Leeds was to be our final excursion out of the North East for medical museum musing. We were excited by the prospect of surfacing the already realised concepts – the ’emotional truth’, literary and visual imaginations, stories from human remains – with the added difference of their context; we were to see no human remains. On the early train to Leeds from Newcastle, we exchanged books – Jim Crace’s ‘Being Dead’ and ‘Inspired? Get Writing!: Further New Poems and Short Stories Inspired by the Collection of the National Galleries of Scotland’ – and discussed our recent creative activity. I always look forward to opening conversations with Eleanor’s daily encounters in the clinic; material for my ever expanding visual repository of medical practice born from my imagination.

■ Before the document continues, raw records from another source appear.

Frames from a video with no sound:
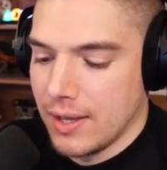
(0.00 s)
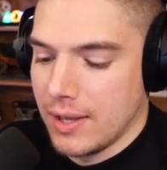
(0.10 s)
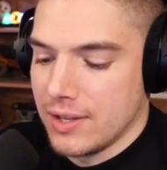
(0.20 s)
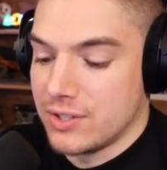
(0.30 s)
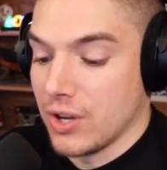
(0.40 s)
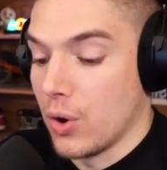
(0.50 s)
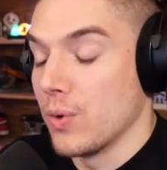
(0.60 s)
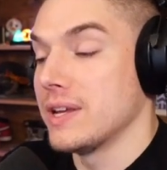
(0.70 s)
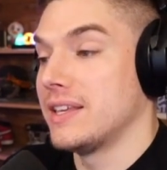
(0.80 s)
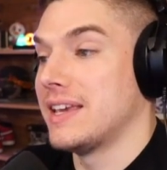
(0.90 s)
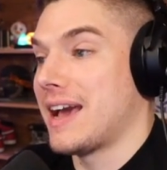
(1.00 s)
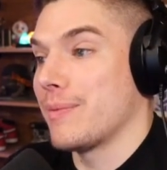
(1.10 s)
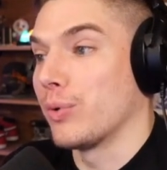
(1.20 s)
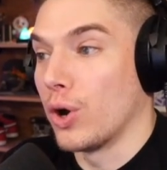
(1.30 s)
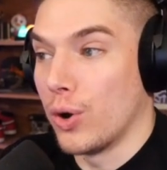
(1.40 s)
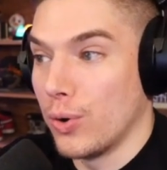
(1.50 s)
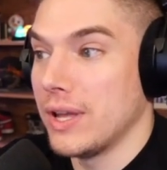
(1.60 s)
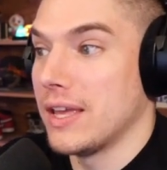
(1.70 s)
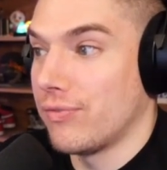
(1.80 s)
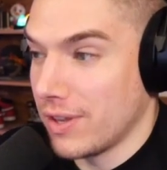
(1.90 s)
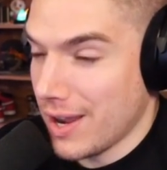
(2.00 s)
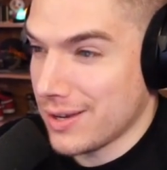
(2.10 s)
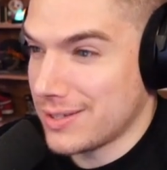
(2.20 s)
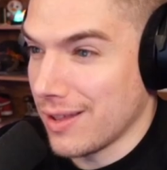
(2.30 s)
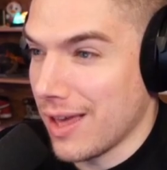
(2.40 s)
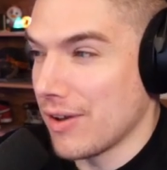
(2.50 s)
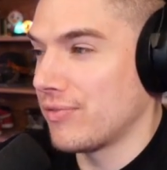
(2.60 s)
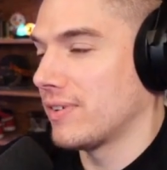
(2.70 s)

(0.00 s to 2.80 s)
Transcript: So, yeah, bro, if the next LF,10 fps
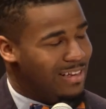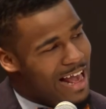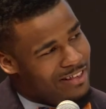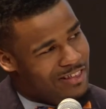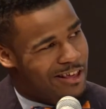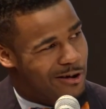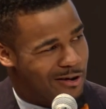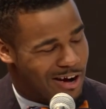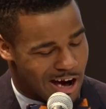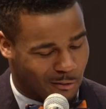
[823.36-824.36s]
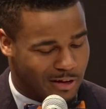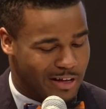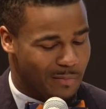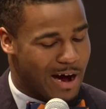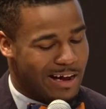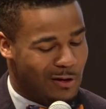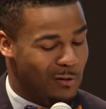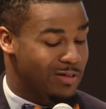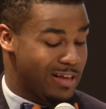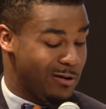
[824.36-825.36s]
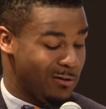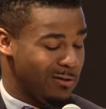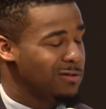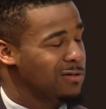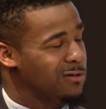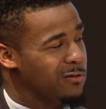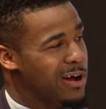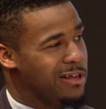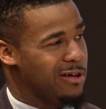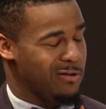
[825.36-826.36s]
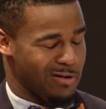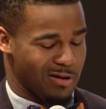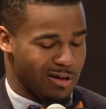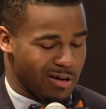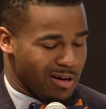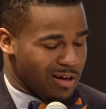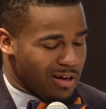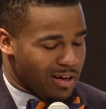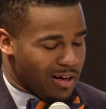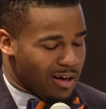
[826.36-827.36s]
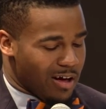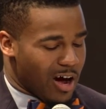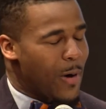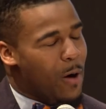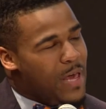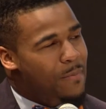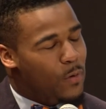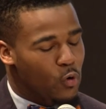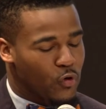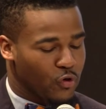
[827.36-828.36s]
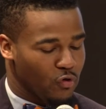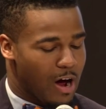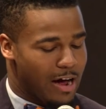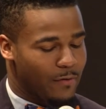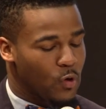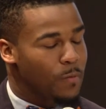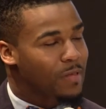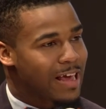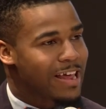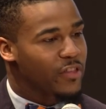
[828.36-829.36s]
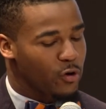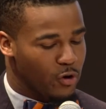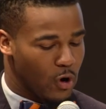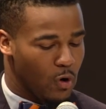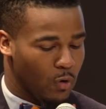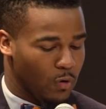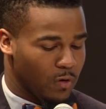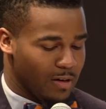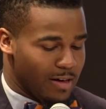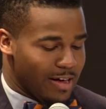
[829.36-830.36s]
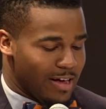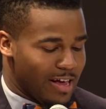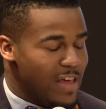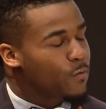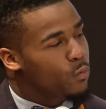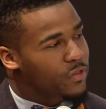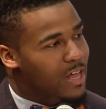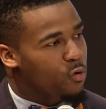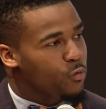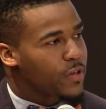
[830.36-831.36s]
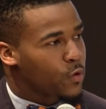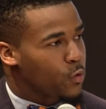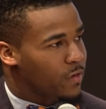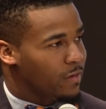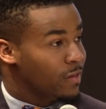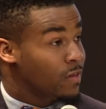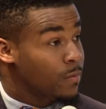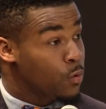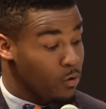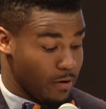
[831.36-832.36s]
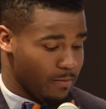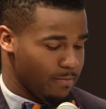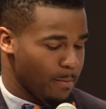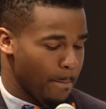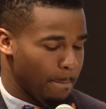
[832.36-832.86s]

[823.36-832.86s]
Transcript: Last year, I released my iTunes single, Radio, about people who strive to obtain their goals even without resources and support.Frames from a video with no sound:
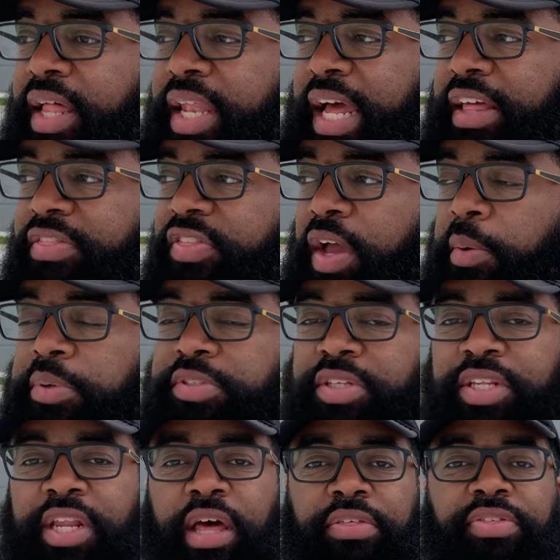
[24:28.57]
like, there
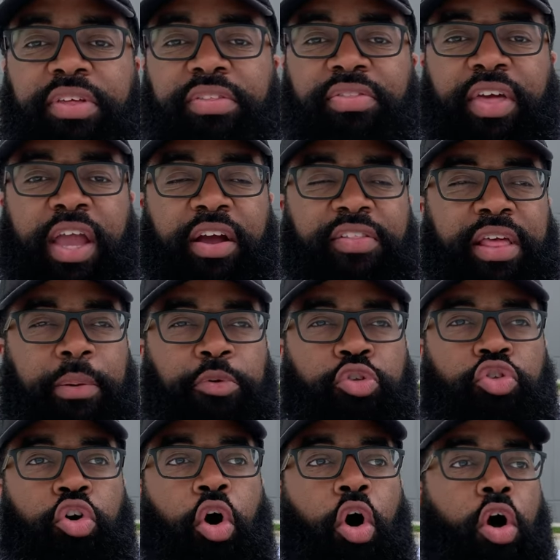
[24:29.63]
was nothing there that
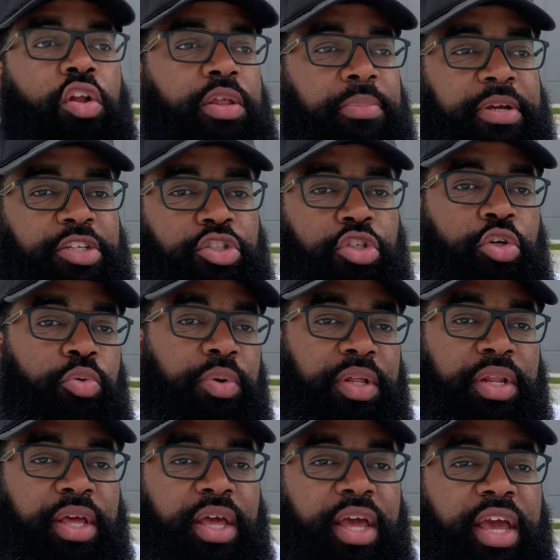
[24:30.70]
was calling me to
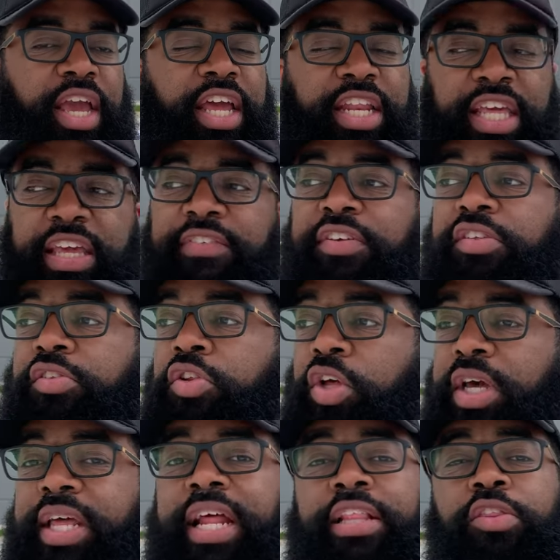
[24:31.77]
it. And even
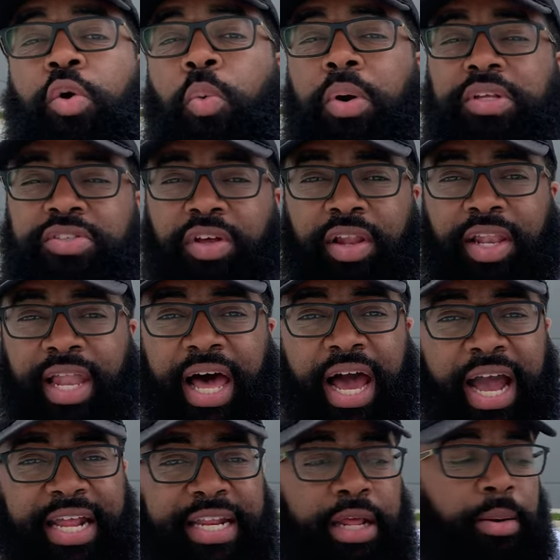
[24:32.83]
looking at the ones
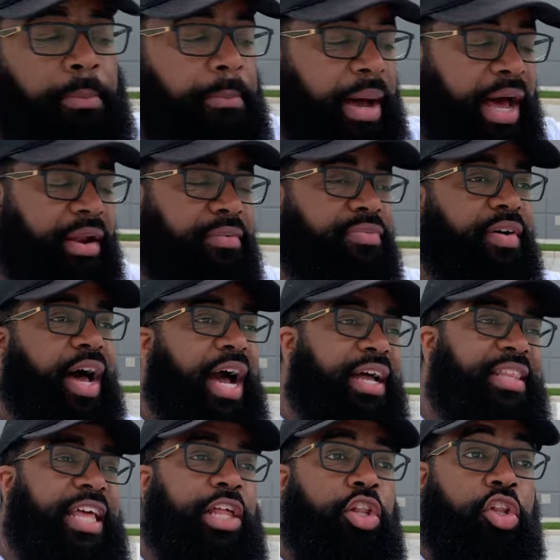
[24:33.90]
online that are
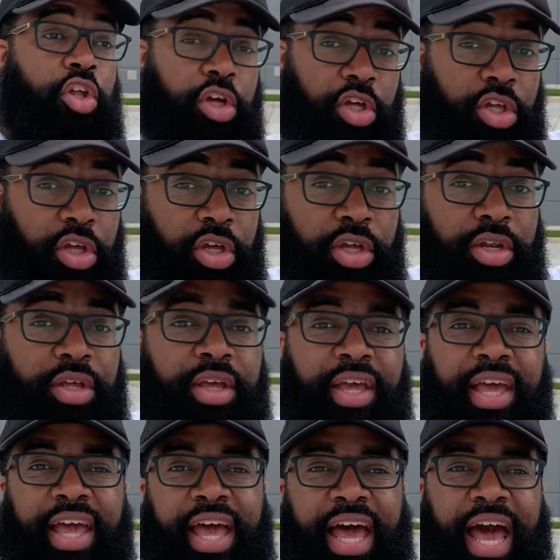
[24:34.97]
modified, that look good,
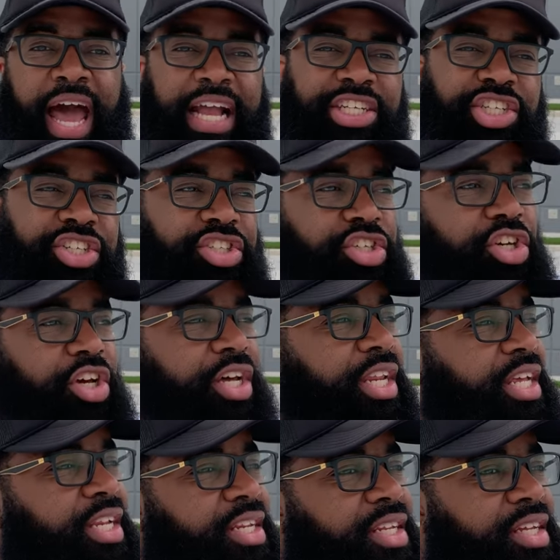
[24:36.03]
I just
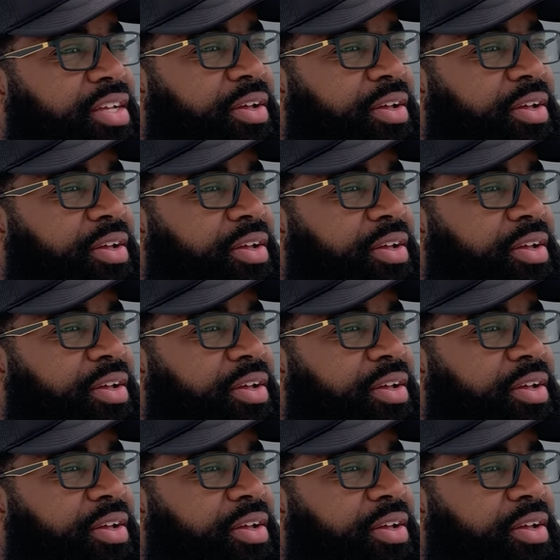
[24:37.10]
couldn'tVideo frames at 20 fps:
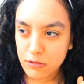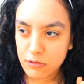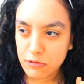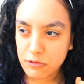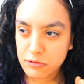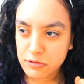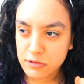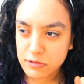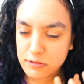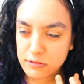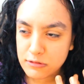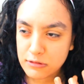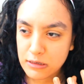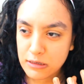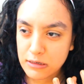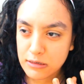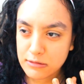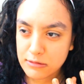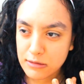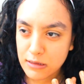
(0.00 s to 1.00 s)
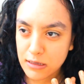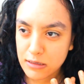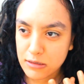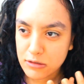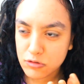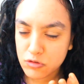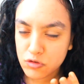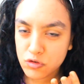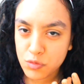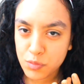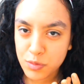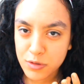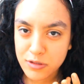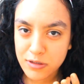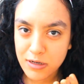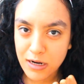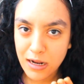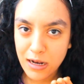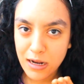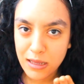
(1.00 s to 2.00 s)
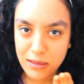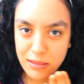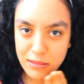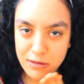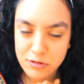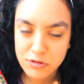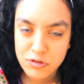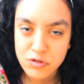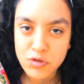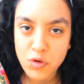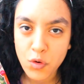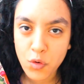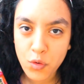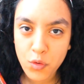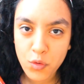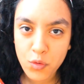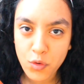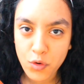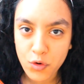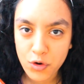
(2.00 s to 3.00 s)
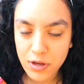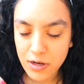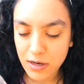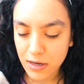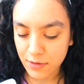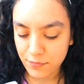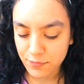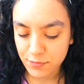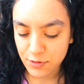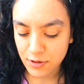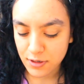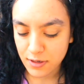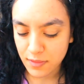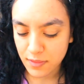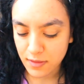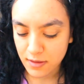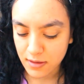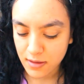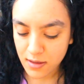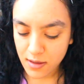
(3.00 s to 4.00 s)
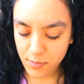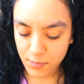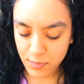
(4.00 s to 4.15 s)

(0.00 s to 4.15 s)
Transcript: your skin is like super dry, like there's no oil left or anything.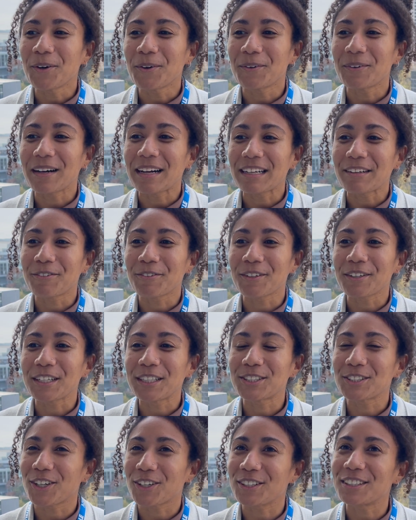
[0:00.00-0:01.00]
I really
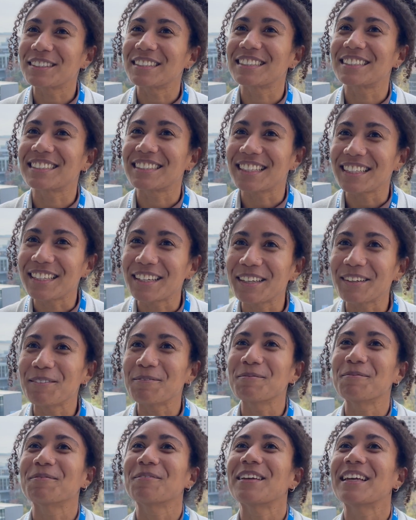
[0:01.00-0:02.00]
started to see
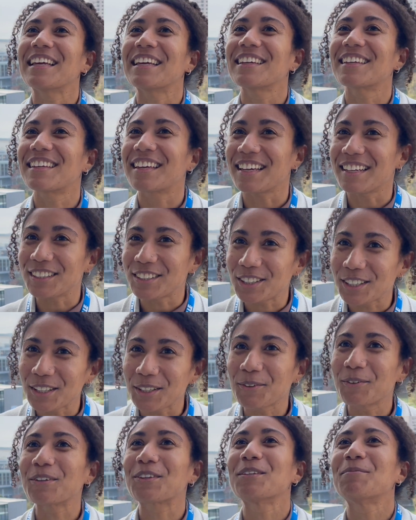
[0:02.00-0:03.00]
him
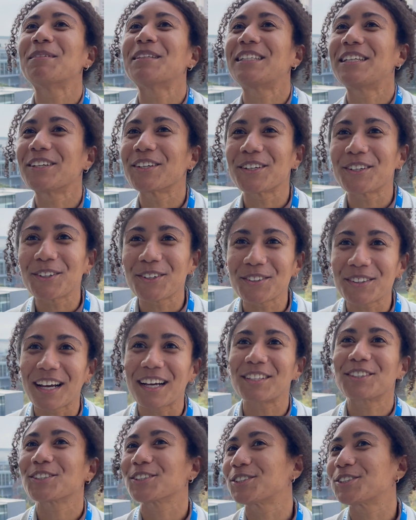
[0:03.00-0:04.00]
engaging with the material,
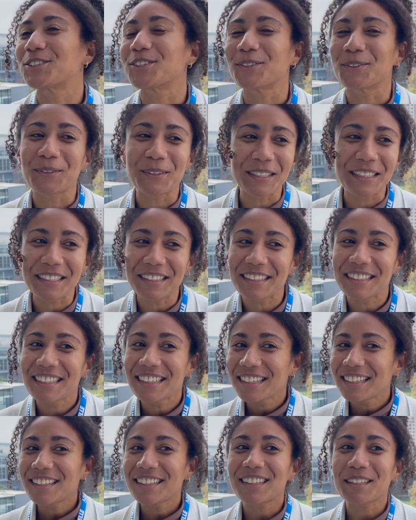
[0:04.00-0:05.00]
not just doing
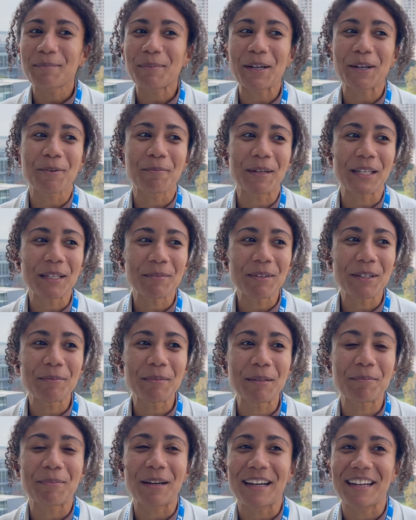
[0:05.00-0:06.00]
the bare minimum.
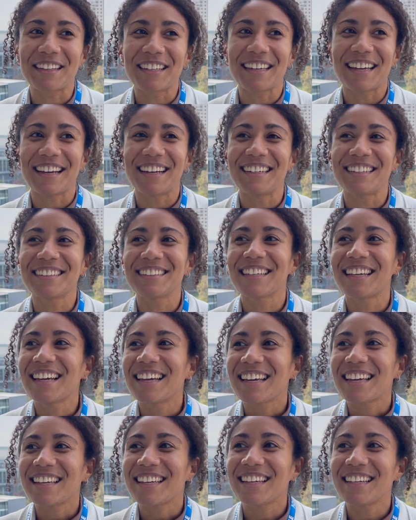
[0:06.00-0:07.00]
And by the end,
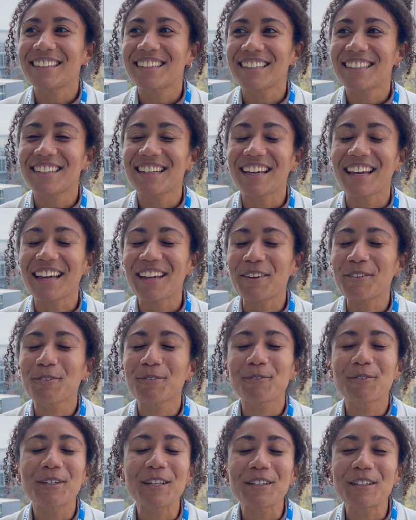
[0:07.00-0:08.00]
he did a
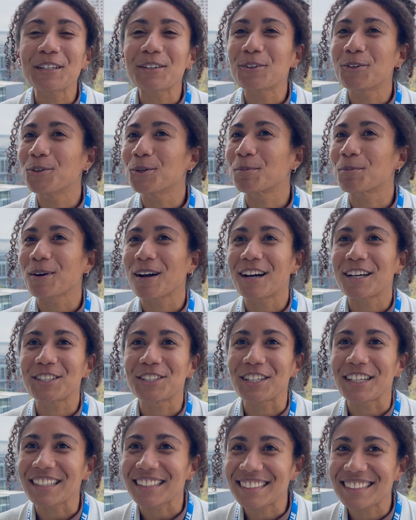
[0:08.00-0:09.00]
really cool
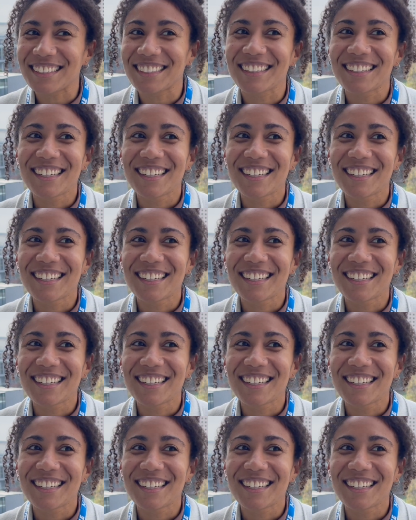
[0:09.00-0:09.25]
project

First stop, Leeds University where we’d meet Dr Claire Jones (who was due to leave her post as Director of the Museum of the History of Science, Technology and Medicine the very next day!) for a guided tour of the medical collection housed in the grade II listed, art deco Parkinson Building. She invited us into her office where our hands were immediately filled with the pathology paintings of Ethel M Wright, dating from the 1900’s to the 1950’s (the artist produced numerous illustrations for distinguished scientists, including the surgeon Lord Berkeley Lloyd Moyniham and the pathologist Professor Matthew Stewart, both of whom worked at the University of Leeds and the Leeds General Infirmary). Retrieved from standard cardboard boxes, we were invited to hold the works and explore them with tactile curiosity; something Eleanor and I hadn’t been given the opportunity to do with museum objects to date. Perusing through her skillful, delicate paintings of ‘bits and pieces’ of pathological organs, running my index finger across their painterly surfaces, I picture her intently at work, one eye on the diseased specimen, the other on her A5 canvas, concentrated attention on capturing the fleshy tones of abscesses and ulcers. I look over to Eleanor whose stream of questions are leading to answers that are undoubtedly giving rise to poetry or prose.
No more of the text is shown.